A moment-by-moment comparsion of sucrose and saccharin drinking by the rat

Abstract
Comparisons were made between the ingestion patterns in rats to a 0.2% sodium saccharin solution and to a 32% sucrose solution in both short-term (30 min, one solution only) and long-term (23 h, solution versus water) tests. The resolution of measurement in the short- and long-term tests was 0.5 and 30 s respectively. Analysis programs for both procedures allowed for a quantification of the ingestion patterns over time, showing details of the lick bursts in the short-term tests and ingestion bouts in the 23-h tests.
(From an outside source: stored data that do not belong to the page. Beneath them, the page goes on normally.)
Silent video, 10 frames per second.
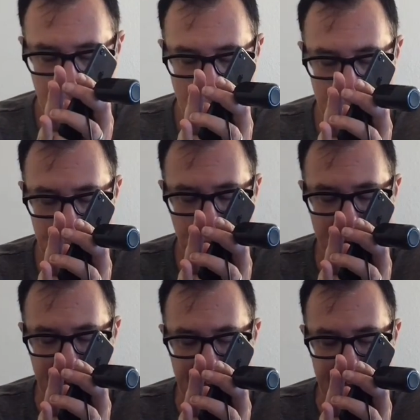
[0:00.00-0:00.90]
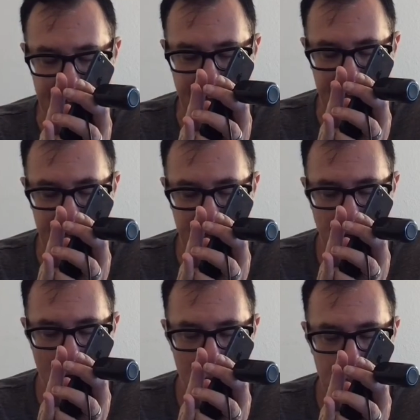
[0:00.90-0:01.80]
Hum,
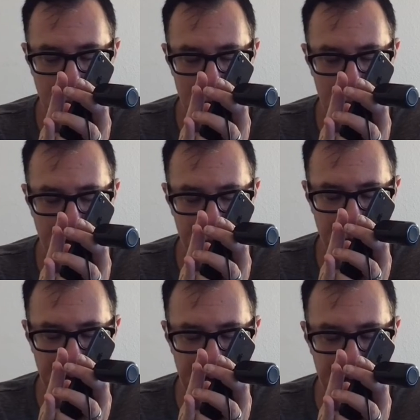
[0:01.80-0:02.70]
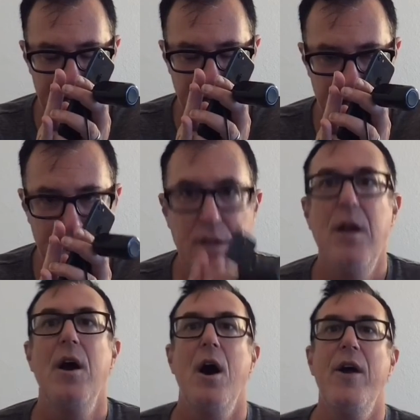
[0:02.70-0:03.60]
ring-a-ding-ding, hum-lum-ling, ring-a-ding-ding.
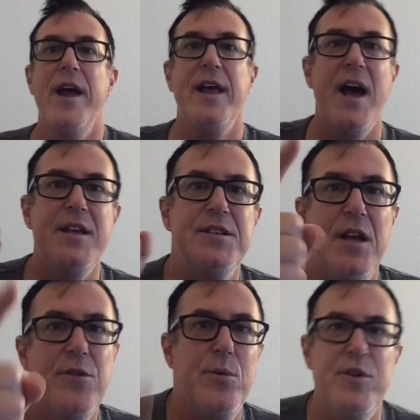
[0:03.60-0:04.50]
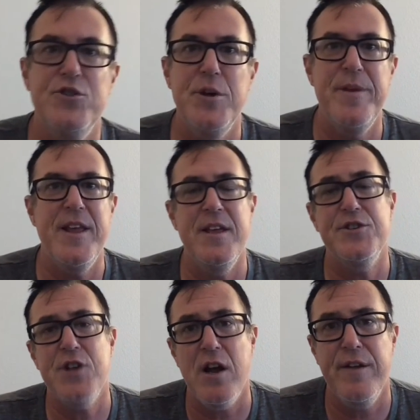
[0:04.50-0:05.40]
All right, guys, the real Jimmy
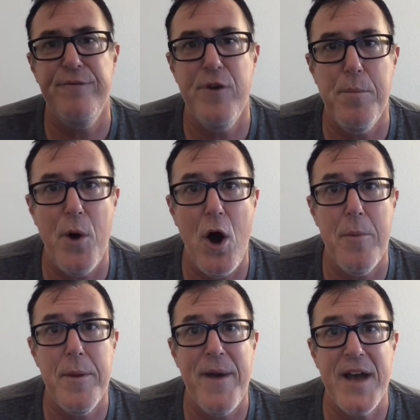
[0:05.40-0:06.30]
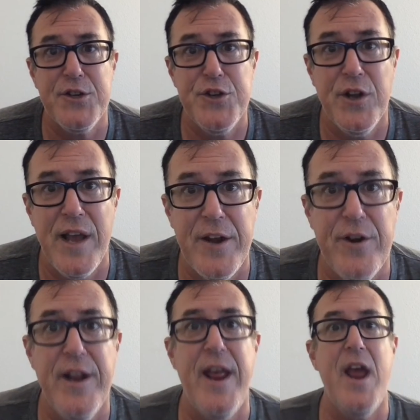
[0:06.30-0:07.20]
Hens talking football. I'll be back to you
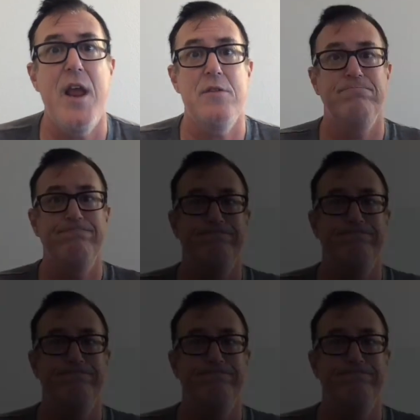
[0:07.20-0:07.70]
later today.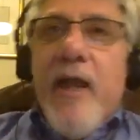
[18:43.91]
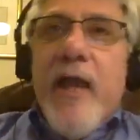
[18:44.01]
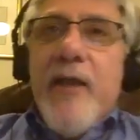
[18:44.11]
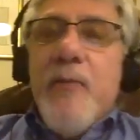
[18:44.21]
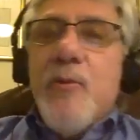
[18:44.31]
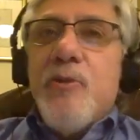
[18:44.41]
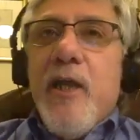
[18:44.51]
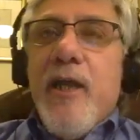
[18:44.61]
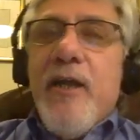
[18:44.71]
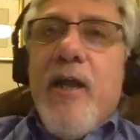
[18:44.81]
And they were
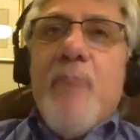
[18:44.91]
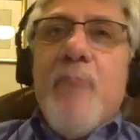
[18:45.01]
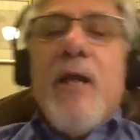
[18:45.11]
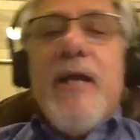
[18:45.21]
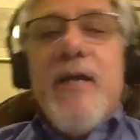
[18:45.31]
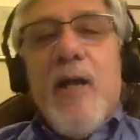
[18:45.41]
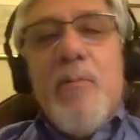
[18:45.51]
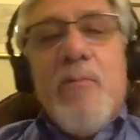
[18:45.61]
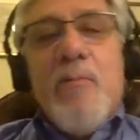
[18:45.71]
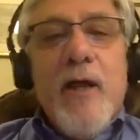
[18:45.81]
saying, "I'm Black and I'm
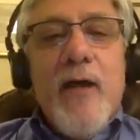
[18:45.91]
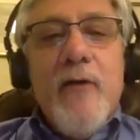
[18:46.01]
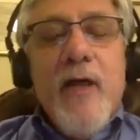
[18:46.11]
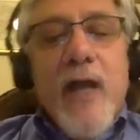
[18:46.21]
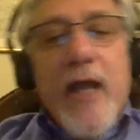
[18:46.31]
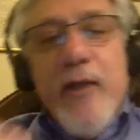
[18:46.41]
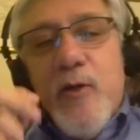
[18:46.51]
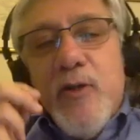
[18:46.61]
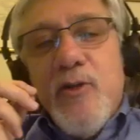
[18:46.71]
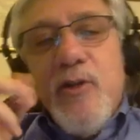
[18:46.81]
proud." And you
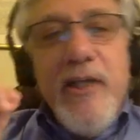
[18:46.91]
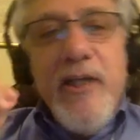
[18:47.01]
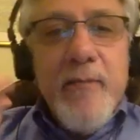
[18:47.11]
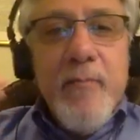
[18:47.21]
could see him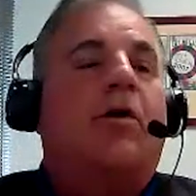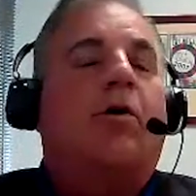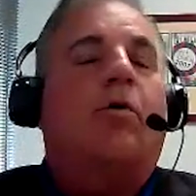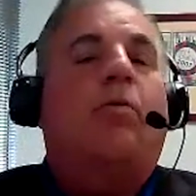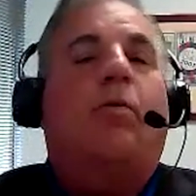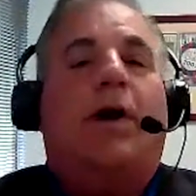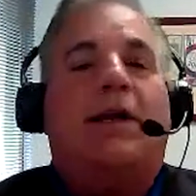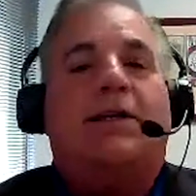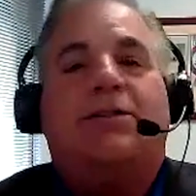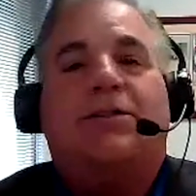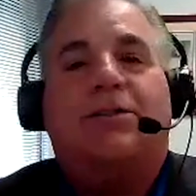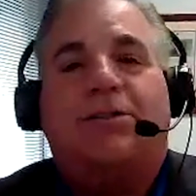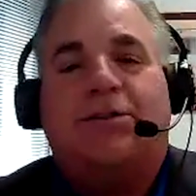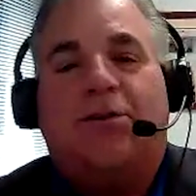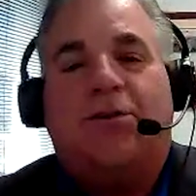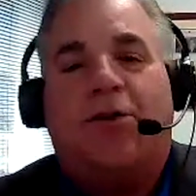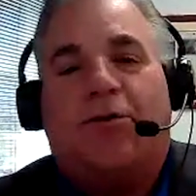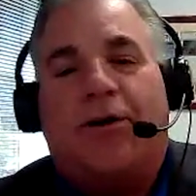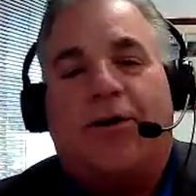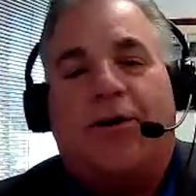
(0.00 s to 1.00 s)
What's the
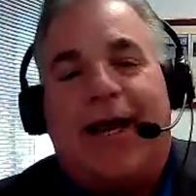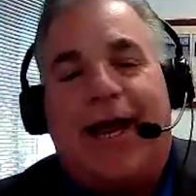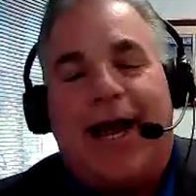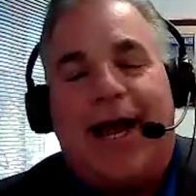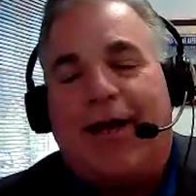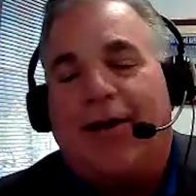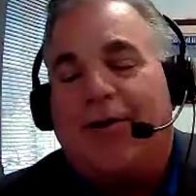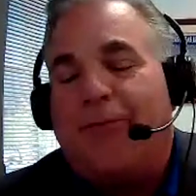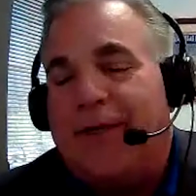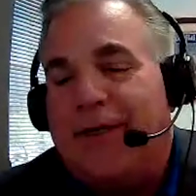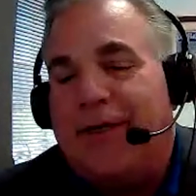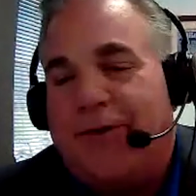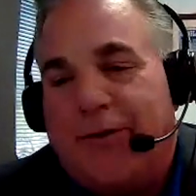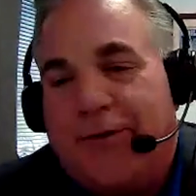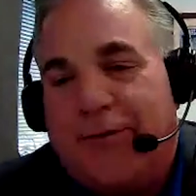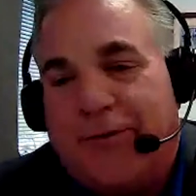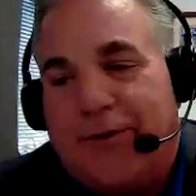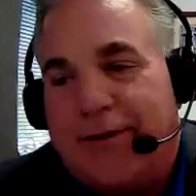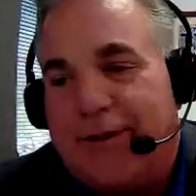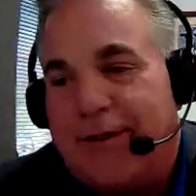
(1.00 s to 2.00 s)
story? How do we
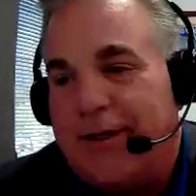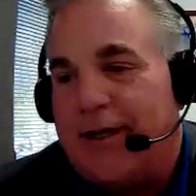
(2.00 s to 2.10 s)
do it?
Although the quantities of sucrose and saccharin consumed in the long-term tests were equal, the drinking patterns for water, saccharin and sucrose were markedly different during the three testing periods, (i) There were fewer drinking bouts to the sucrose than to the saccharin or water, (ii) The average bout of sucrose was much larger than the saccharin or water bouts, (iii) The inter-bout intervals for sucrose were much longer than those for saccharin, (iv) Nearly half of the sucrose intake occurred during the ‘lights-on’ portion of the 23-h drinking period as compared to less than one-third for saccharin or water, (v) Food intake when saccharin was present was equal to normal food intake when only water was available. However, in the presence of sucrose, the number and the size of feeding bouts decreased resulting in a 36% reduction in food intake. Similar results were found in the short-term tests when comparing sucrose and saccharin ingestion in that the quantities consumed were not reliably different, but the ingestion patterns were, (i) The rats had many more bursts of licking saccharin than sucrose, (ii) The saccharin bursts were much shorter than those for sucrose, (iii) Saccharin licking occurred off and on throughout the 30-min testing period while sucrose was consumed at a rapid rate at first and then terminated in 10–15 min from the period onset. Inferences about the different tastes of saccharin and sucrose to the rat arc drawn from the detailed pattern analyses.